Jednostronny pojedynek

Rywalką niespełna 18-letniej Polki, która w Szwajcarii odniosła największy sukces w seniorskiej karierze i w poniedziałek zadebiutuje w czołowej setce światowego rankingu, będzie w niedzielę Słowenka Polona Hercog. Początek o godzinie 11.00.

Sobotni pojedynek był jednostronny. Świetnie czująca się na "mączce" warszawianka od początku przejęła inicjatywę, a dużo wyższa i gorzej poruszająca się po korcie dziewięć lat starsza Czeszka nie potrafiła znaleźć recepty na jej zagrania, m.in. świetne returny i skróty. Pierwszego seta Świątek zakończyła po 25 minutach wynikiem 6:0.

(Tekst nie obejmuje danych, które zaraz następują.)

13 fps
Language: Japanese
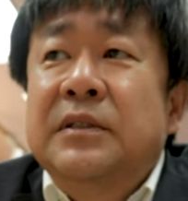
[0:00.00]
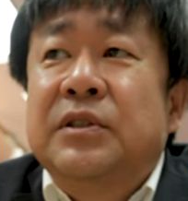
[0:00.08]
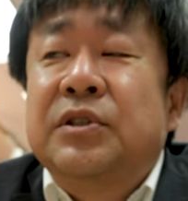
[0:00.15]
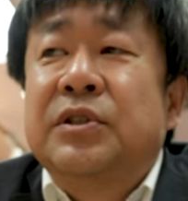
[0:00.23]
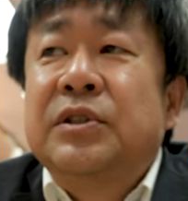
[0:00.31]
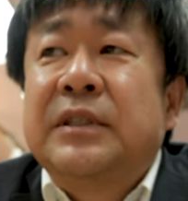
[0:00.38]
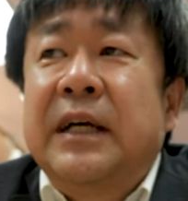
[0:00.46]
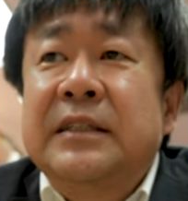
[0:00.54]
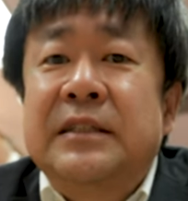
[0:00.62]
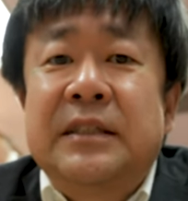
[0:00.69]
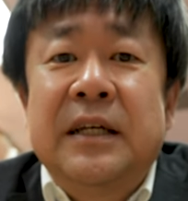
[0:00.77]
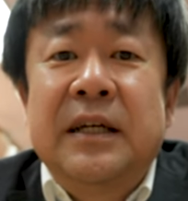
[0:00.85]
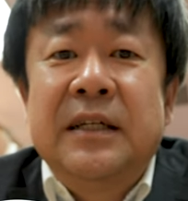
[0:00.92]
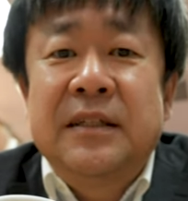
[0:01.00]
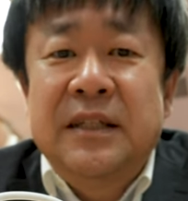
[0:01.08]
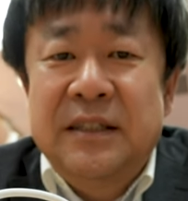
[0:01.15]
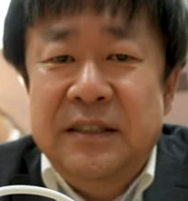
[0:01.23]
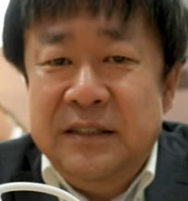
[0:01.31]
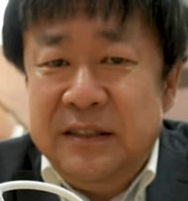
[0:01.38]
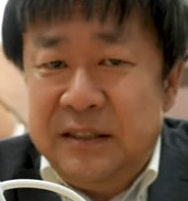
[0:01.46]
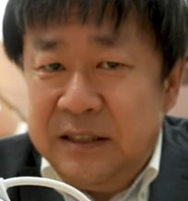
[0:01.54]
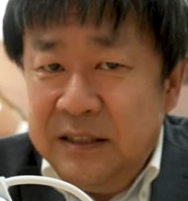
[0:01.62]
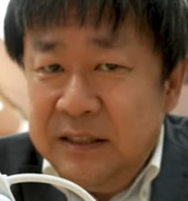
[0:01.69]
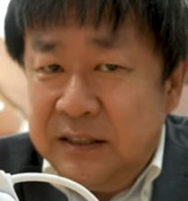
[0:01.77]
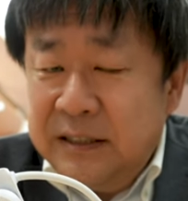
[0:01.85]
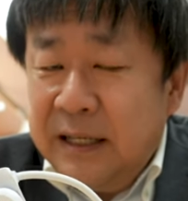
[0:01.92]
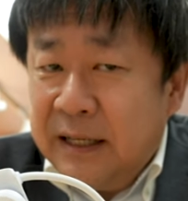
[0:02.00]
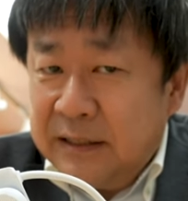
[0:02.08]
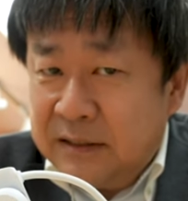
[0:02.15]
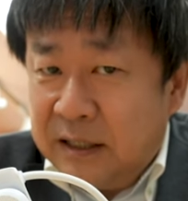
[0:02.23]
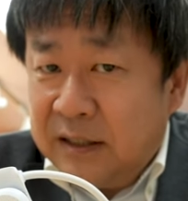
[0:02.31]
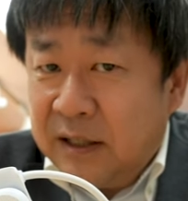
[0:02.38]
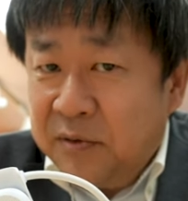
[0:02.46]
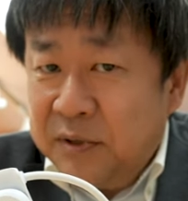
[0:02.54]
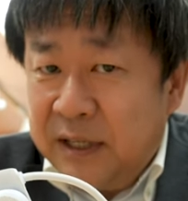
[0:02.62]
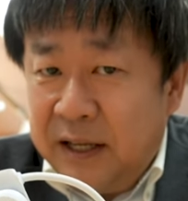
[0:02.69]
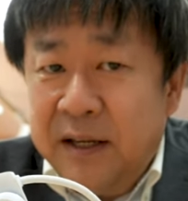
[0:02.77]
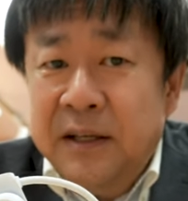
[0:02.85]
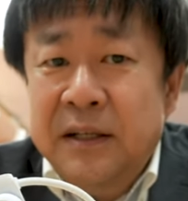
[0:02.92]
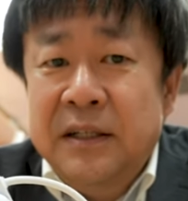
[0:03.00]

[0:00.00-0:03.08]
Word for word: 受注開始から1日でなってたので、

W drugim także wyraźnie dominowała. Jedynego gema straciła przy stanie 3:0. W kolejnym także plasująca się dotychczas na 101. miejscu w świecie siostra-bliźniaczka byłej liderki światowego rankingu - Karoliny - była blisko przełamania, ale Polka wyszła z opresji, a zakończyła rozgrywkę asem serwisowym. Druga partia zakończyła się po 31 minutach rywalizacji rezultatem 6:1.

Pierwszy "dorosły" sezon

Świątek, ubiegłoroczna mistrzyni Wimbledonu juniorek (Kristyna Pliskova triumfowała w tej imprezie w 2010 roku), w drodze do finału wygrała z czterema rywalkami, w tym z 46. na liście WTA Słowaczką Viktorią Kutuzovą, która jest najwyżej notowaną tenisistką pokonaną przez Polkę w karierze. W Szwajcarii warszawianka po raz pierwszy nie musiała brać udziału w eliminacjach w imprezie WTA.

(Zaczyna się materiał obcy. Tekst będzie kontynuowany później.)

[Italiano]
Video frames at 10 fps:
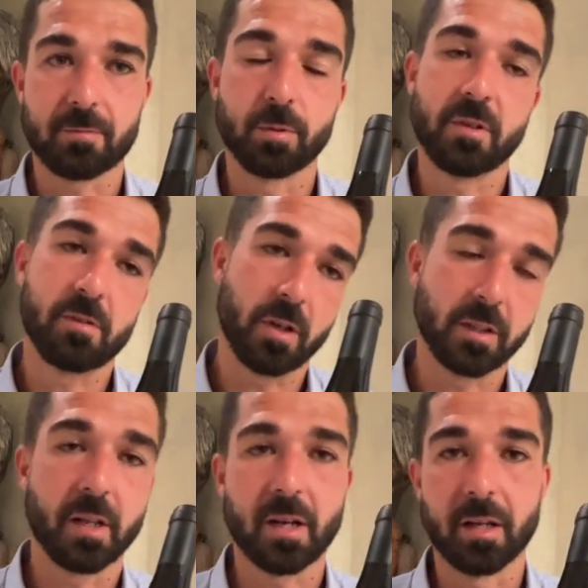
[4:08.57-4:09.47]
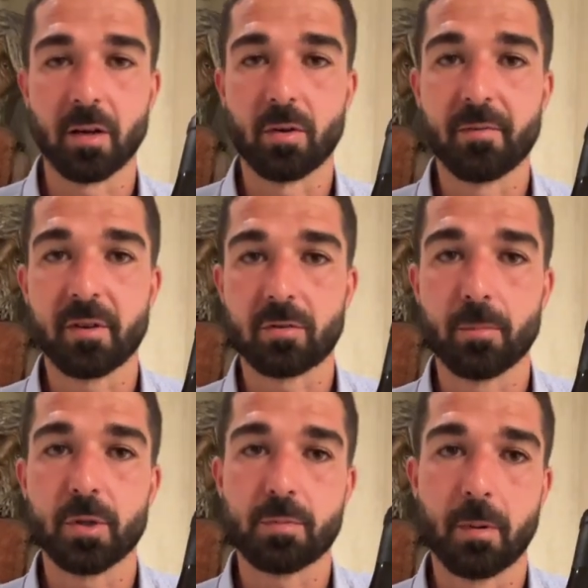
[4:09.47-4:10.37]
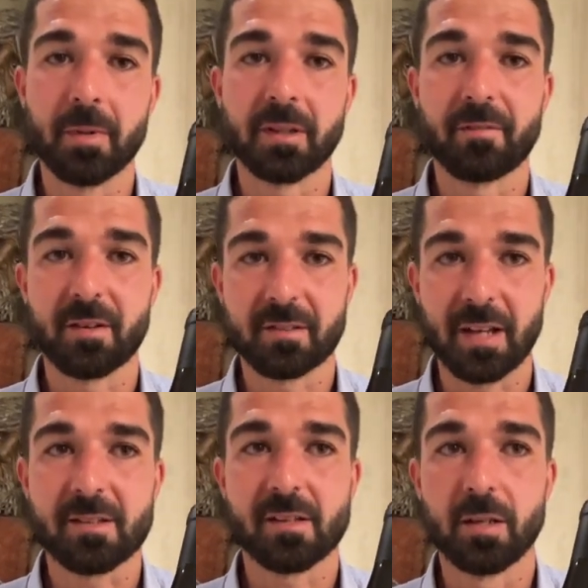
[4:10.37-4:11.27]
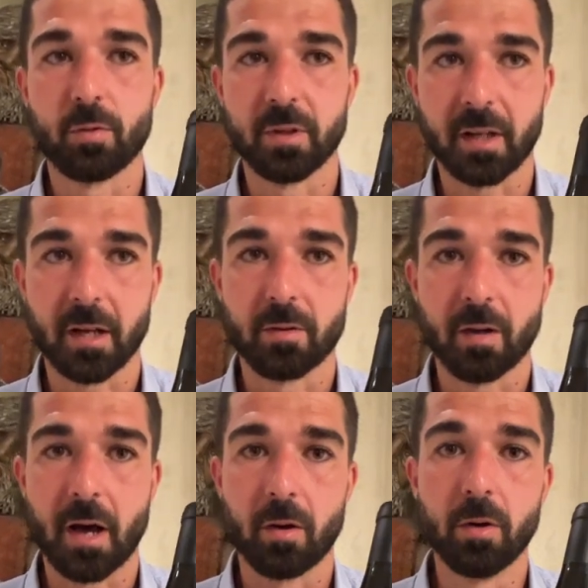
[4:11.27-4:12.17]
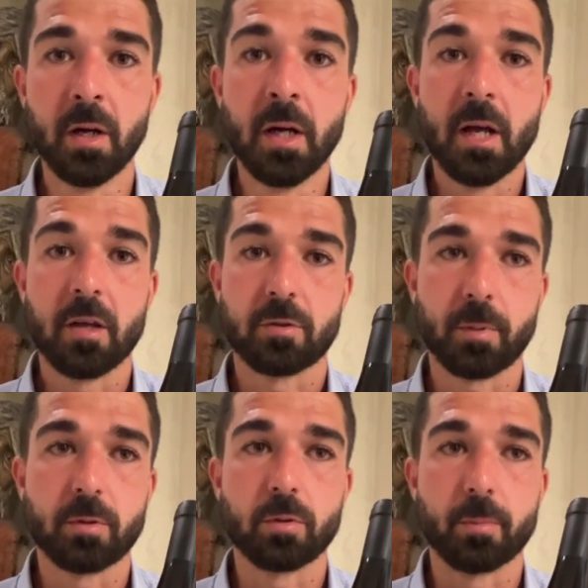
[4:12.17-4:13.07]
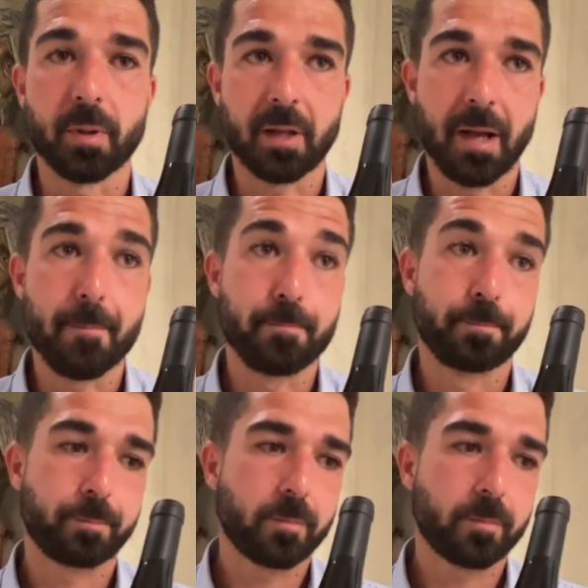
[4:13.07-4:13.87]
esposizioni terreni che conferiscono principalmente freschezza alle uve di Canonau e soprattutto perché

Nastolatka rozgrywa pierwszy w karierze w pełni "dorosły" sezon. Pomijając start w reprezentacji Polski w Pucharze Federacji, przed zawodami w Lugano wystąpiła w tym roku w czterech turniejach WTA i w wielkoszlemowym Australian Open. Do głównej drabinki dostała się w Budapeszcie, gdzie zatrzymała się na drugiej rundzie. Podobnie potoczyły się jej losy w Melbourne.

Dobry występ w Szwajcarii zaowocuje kolejnym awansem w rankingu. W poniedziałek zadebiutuje w Top100, a obecnie w wirtualnym zestawieniu jest 88. Triumf pozwoliłby się jej przesunąć na początek ósmej dziesiątki.

O historyczny tytuł

W niedzielę o godz. 11.00 w finale Polka spotka się z 10 lat starszą Poloną Hercog. Słowenka w półfinale wygrała z Francuzką Fioną Ferro 7:5, 6:4.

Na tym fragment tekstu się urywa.